Deadly attacks in northern Nigeria persist, endangering election

Dozens of Nigerian civilians were killed Saturday in multiple suicide bombings in Maiduguri, the birthplace of the violent Islamist militant group Boko Haram, officials said.

Underscoring the difficulty of ensuring security for Nigerian national elections due to take place within weeks, suicide bombers attacked markets and a bus station in the city, killing more than 50 people, many of them women and children.

The bombers detonated four blasts in Maiduguri and a fifth car bomb at a military checkpoint outside the city. Police Commissioner Clement Adoda said at least 58 people were killed in the blasts over several hours. More than 150 were injured, news agencies reported.

Although no group claimed responsibility, the bombings in Boko Haram’s heartland bore the hallmarks of previous violence by the extremist group, which has a history of attacking soft civilian targets including markets, transport hubs, bars and churches.

Boko Haram is believed to be responsible for a series of suicide bombings in Maiduguri markets -- several carried out by young women or girls -- and other towns and cities mainly in northern Nigeria. The terror group has killed thousands of Nigerians in an insurgency lasting more than a decade.

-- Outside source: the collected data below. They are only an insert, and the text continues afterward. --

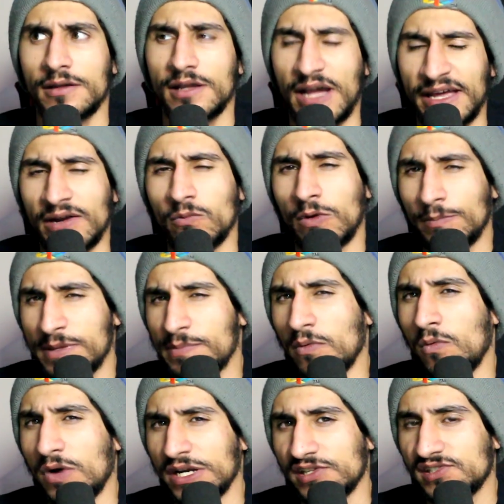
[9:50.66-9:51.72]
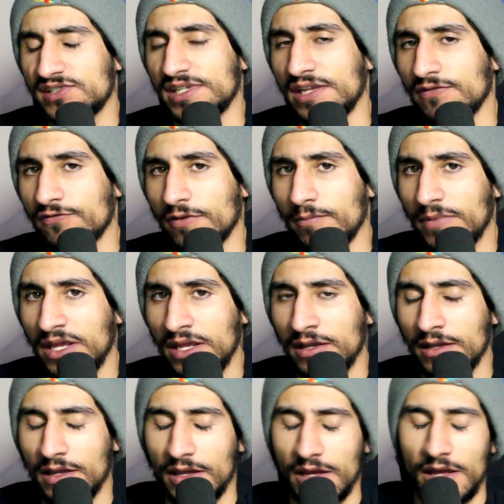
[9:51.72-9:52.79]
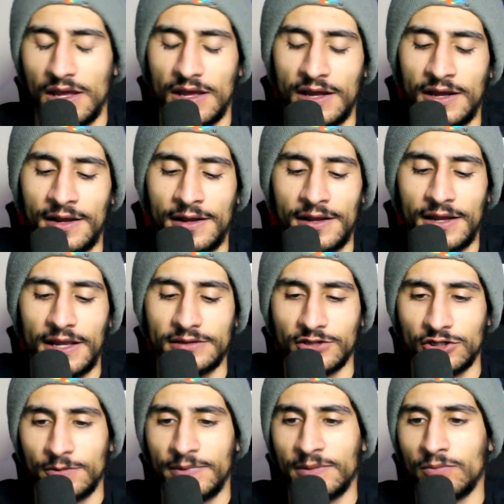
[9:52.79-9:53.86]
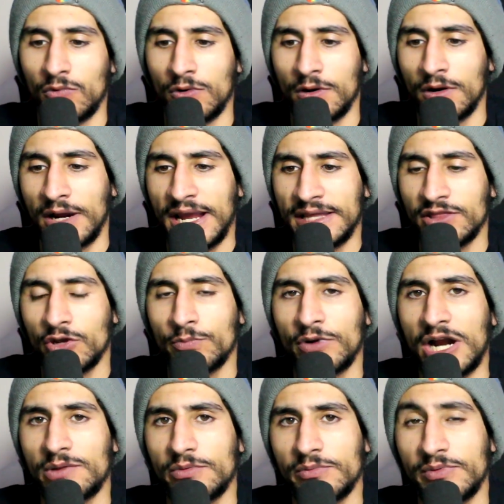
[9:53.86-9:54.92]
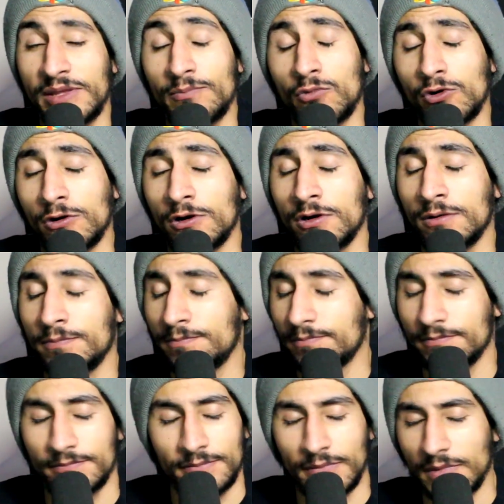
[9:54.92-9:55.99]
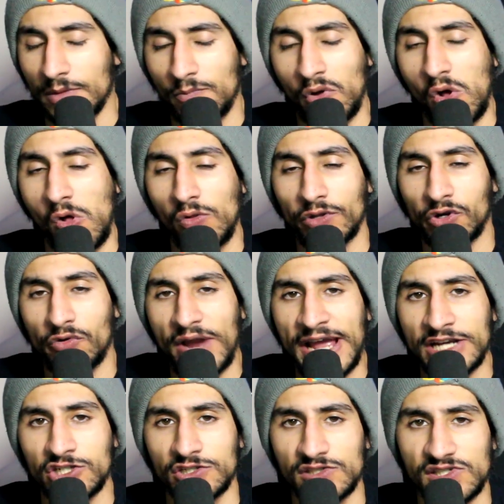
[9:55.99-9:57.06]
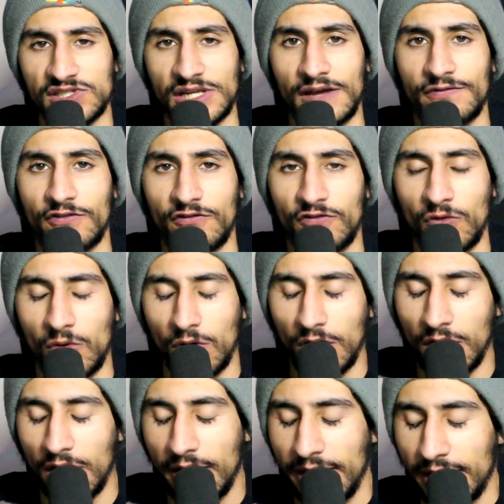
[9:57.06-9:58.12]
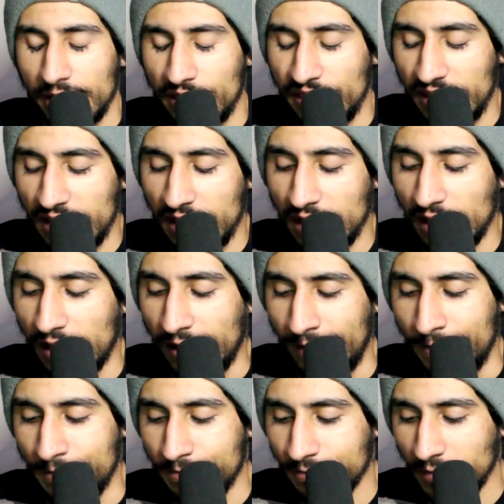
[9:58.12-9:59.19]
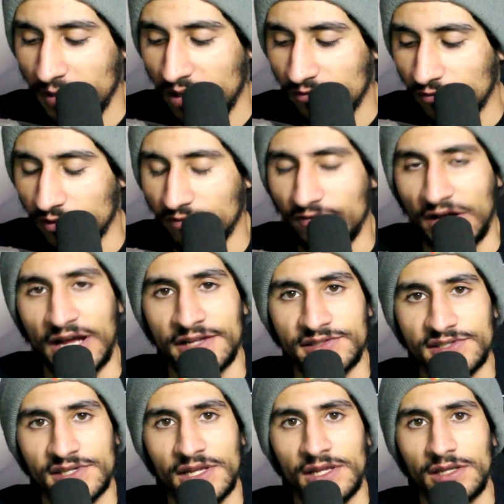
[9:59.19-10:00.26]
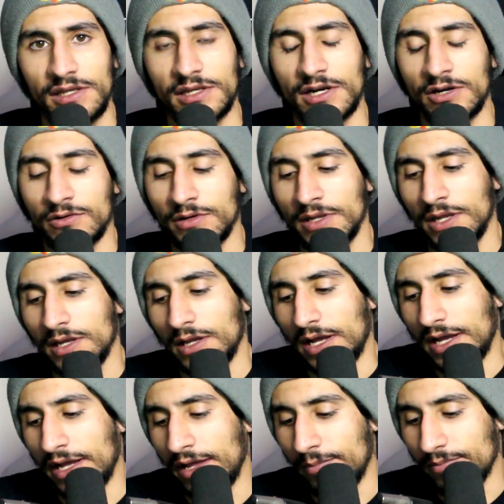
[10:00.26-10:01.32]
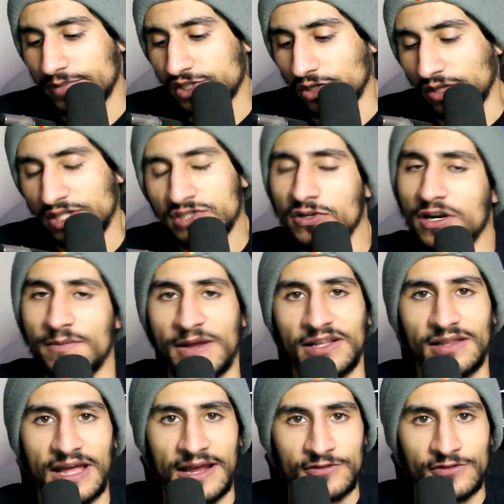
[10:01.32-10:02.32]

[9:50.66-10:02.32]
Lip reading: kind of what people want to see from me, a little bit more, and there'll probably be more poll interaction stuff for the for the VODs, you know. So let's talk about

The group appears to be scaling up suicide bombings as it loses territory, after suffering a series of defeats against Nigeria’s military and regional forces. In recent weeks, the militants  have been driven out of successive towns and villages in northeast Nigeria.

Nigerian officials postponed elections that had been set for Feb. 14 because of the poor security conditions in the northeast, The vote is now due to take place later this month, but Boko Haram has vowed to attack polling stations.

Boko Haram leader Abubakar Shekau narrowly escaped capture in the northeastern town of Dikwa recently, Chadian president Idriss Deby said at a news conference Wednesday.

He said regional forces knew where Shekau was, and he would be killed if he didn’t surrender.

Nigerian media reported Saturday that Boko Haram insurgents were gathering in the town of Gwoza, south of Maiduguri, for an expected battle with regional forces. Many civilians remained trapped in the town, according to the media reports.

The first blast in Maiduguri on Saturday occurred outside a fish market, when a bomber on a tricycle detonated concealed explosives, killing at least 18 people.

"I saw many dead bodies lying on the ground, many dead, and several others badly injured," said fish seller Idi Idrisa, the Associated Press reported.

Bomb blasts followed at other markets and at a crowded bus station.

Later a car bomb was detonated at a military checkpoint.